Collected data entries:
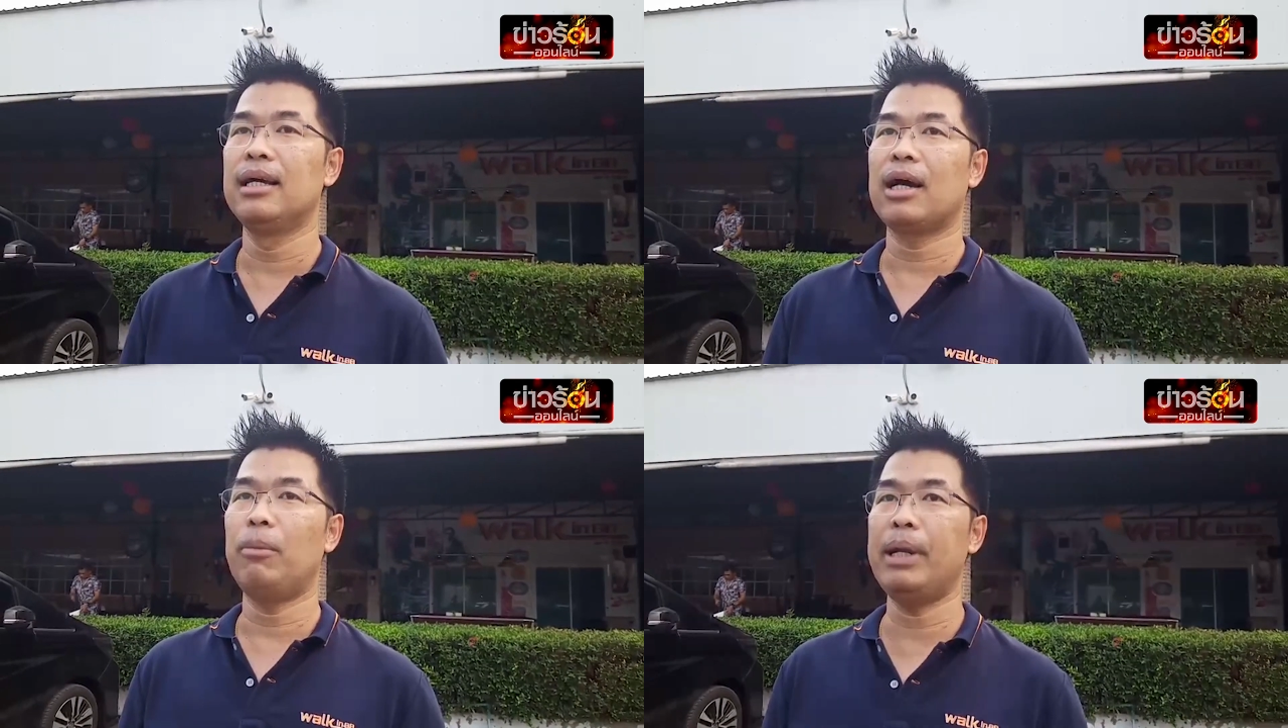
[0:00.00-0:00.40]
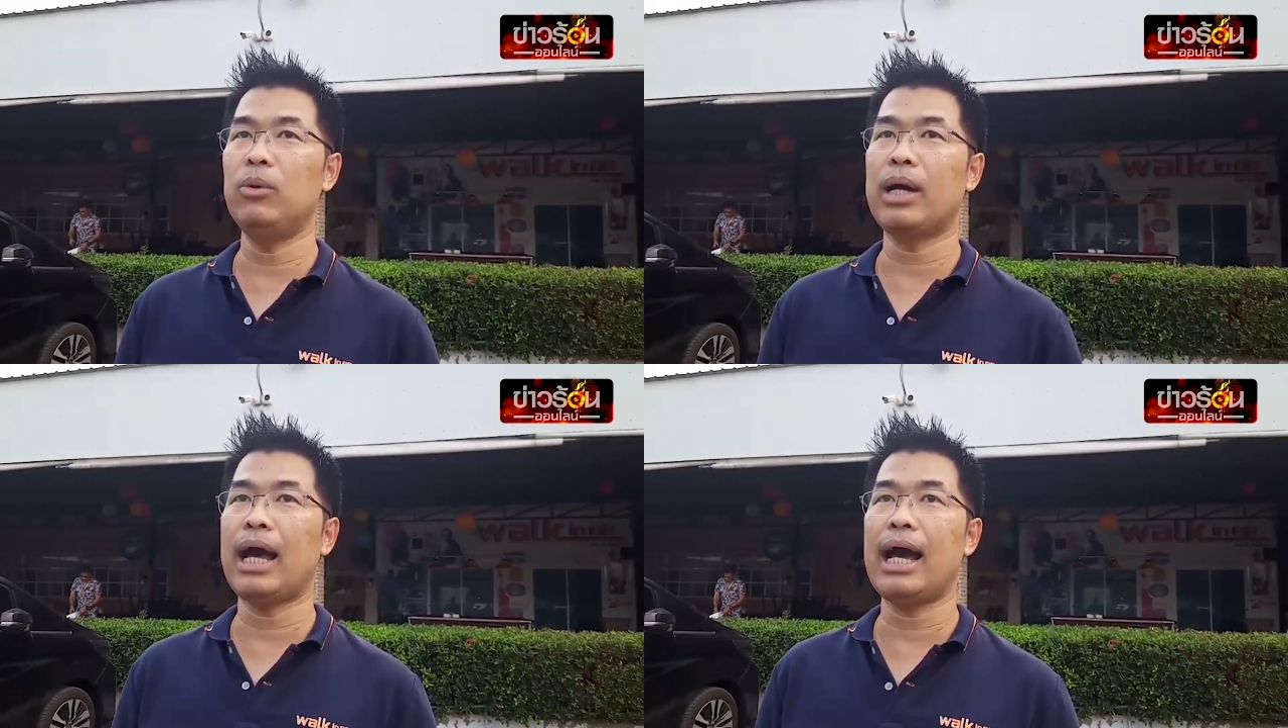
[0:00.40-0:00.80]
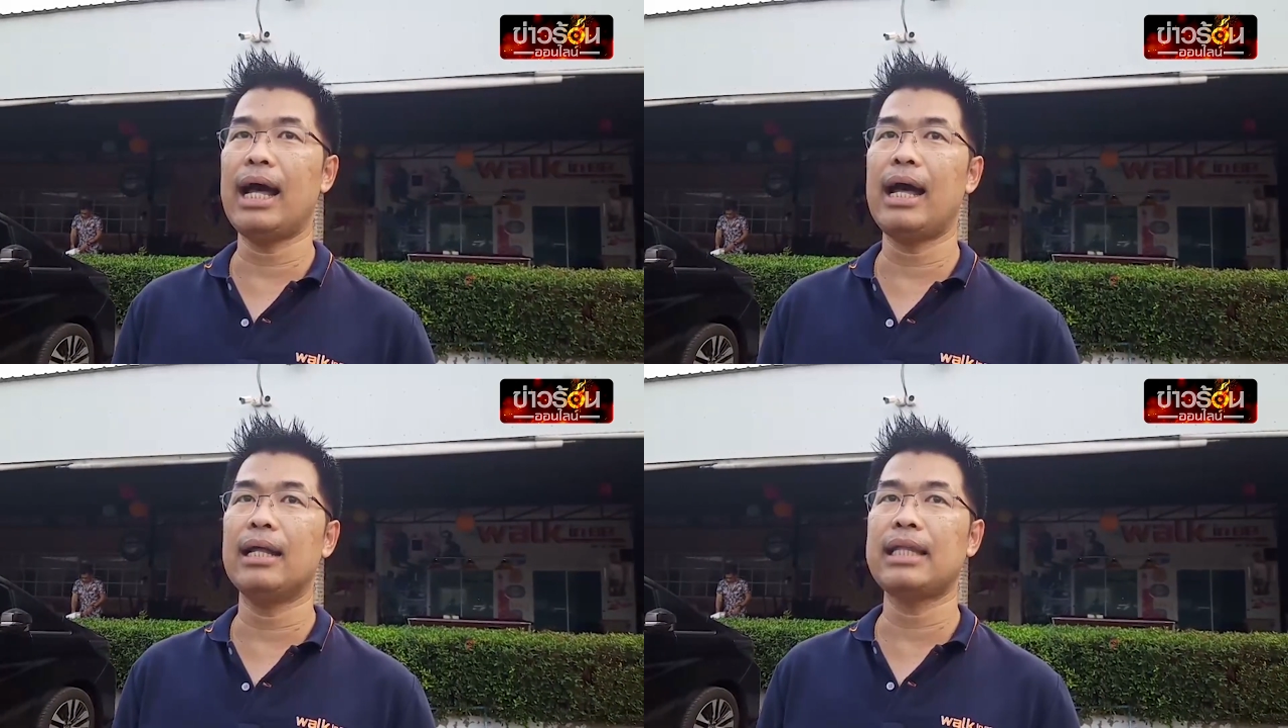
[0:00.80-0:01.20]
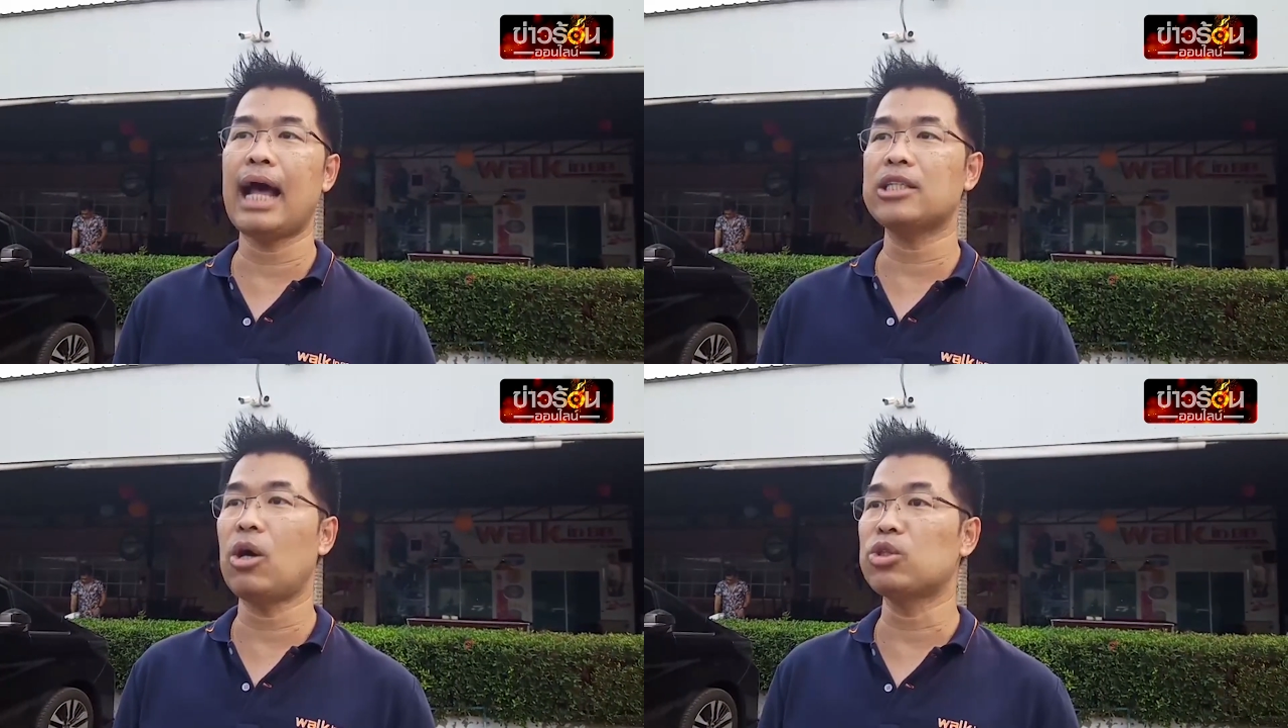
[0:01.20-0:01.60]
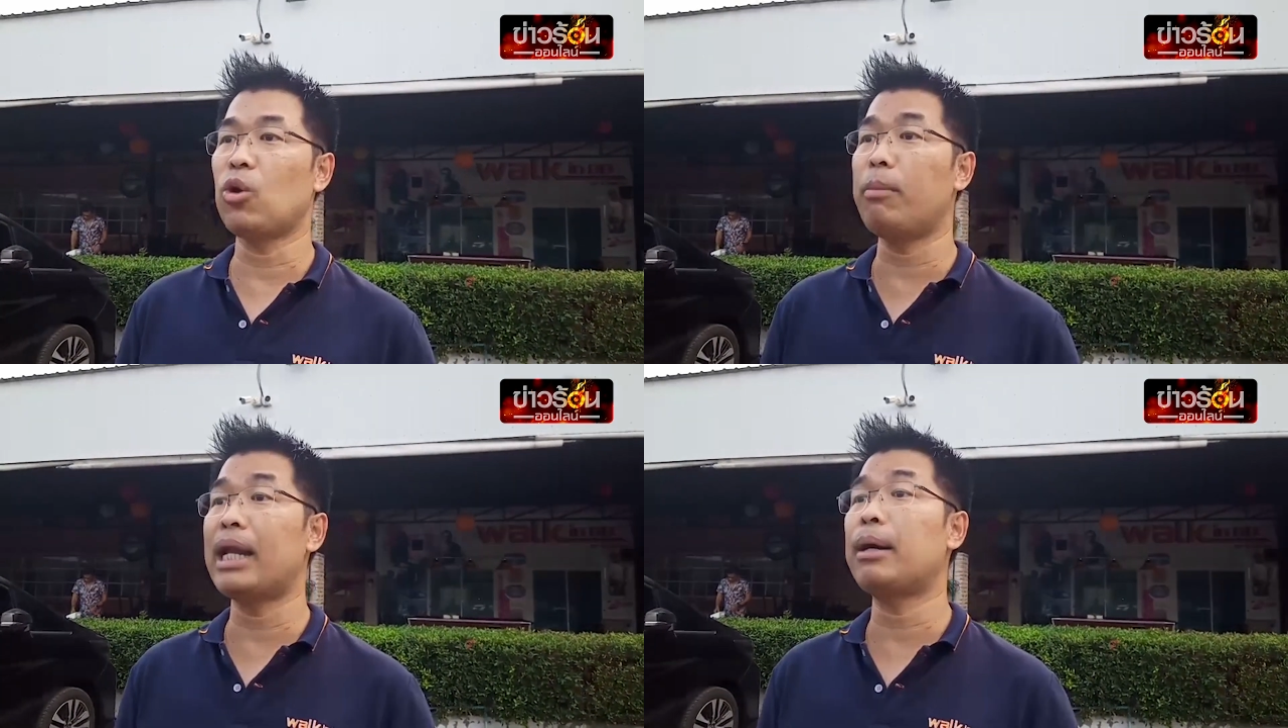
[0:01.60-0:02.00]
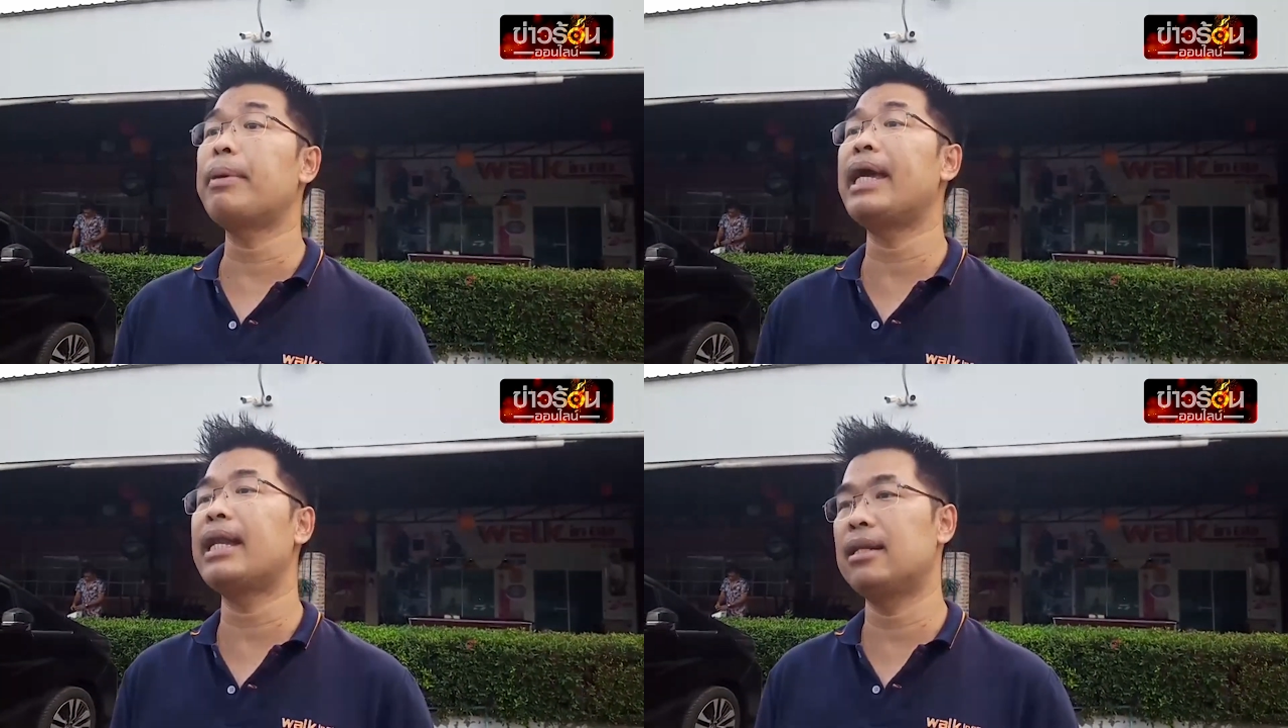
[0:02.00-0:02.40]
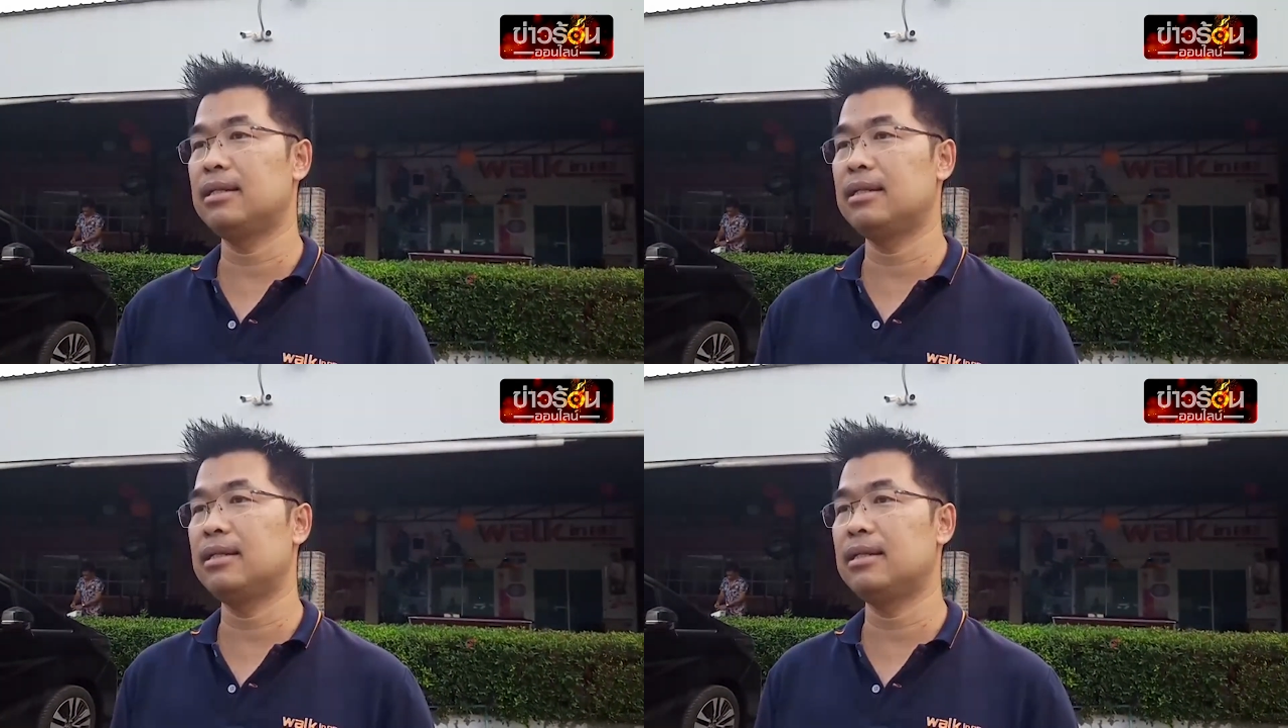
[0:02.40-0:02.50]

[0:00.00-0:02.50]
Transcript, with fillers: เขาเป็นลูกค้าทักจองโต๊ะมาทางเพจ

• [Work item]:
The job here is to retype the data exactly, with no pictures included.

• [Answer for the task]:
[0:00.00-0:00.40]
[0:00.40-0:00.80]
[0:00.80-0:01.20]
[0:01.20-0:01.60]
[0:01.60-0:02.00]
[0:02.00-0:02.40]
[0:02.40-0:02.50]

[0:00.00-0:02.50]
Transcript, with fillers: เขาเป็นลูกค้าทักจองโต๊ะมาทางเพจ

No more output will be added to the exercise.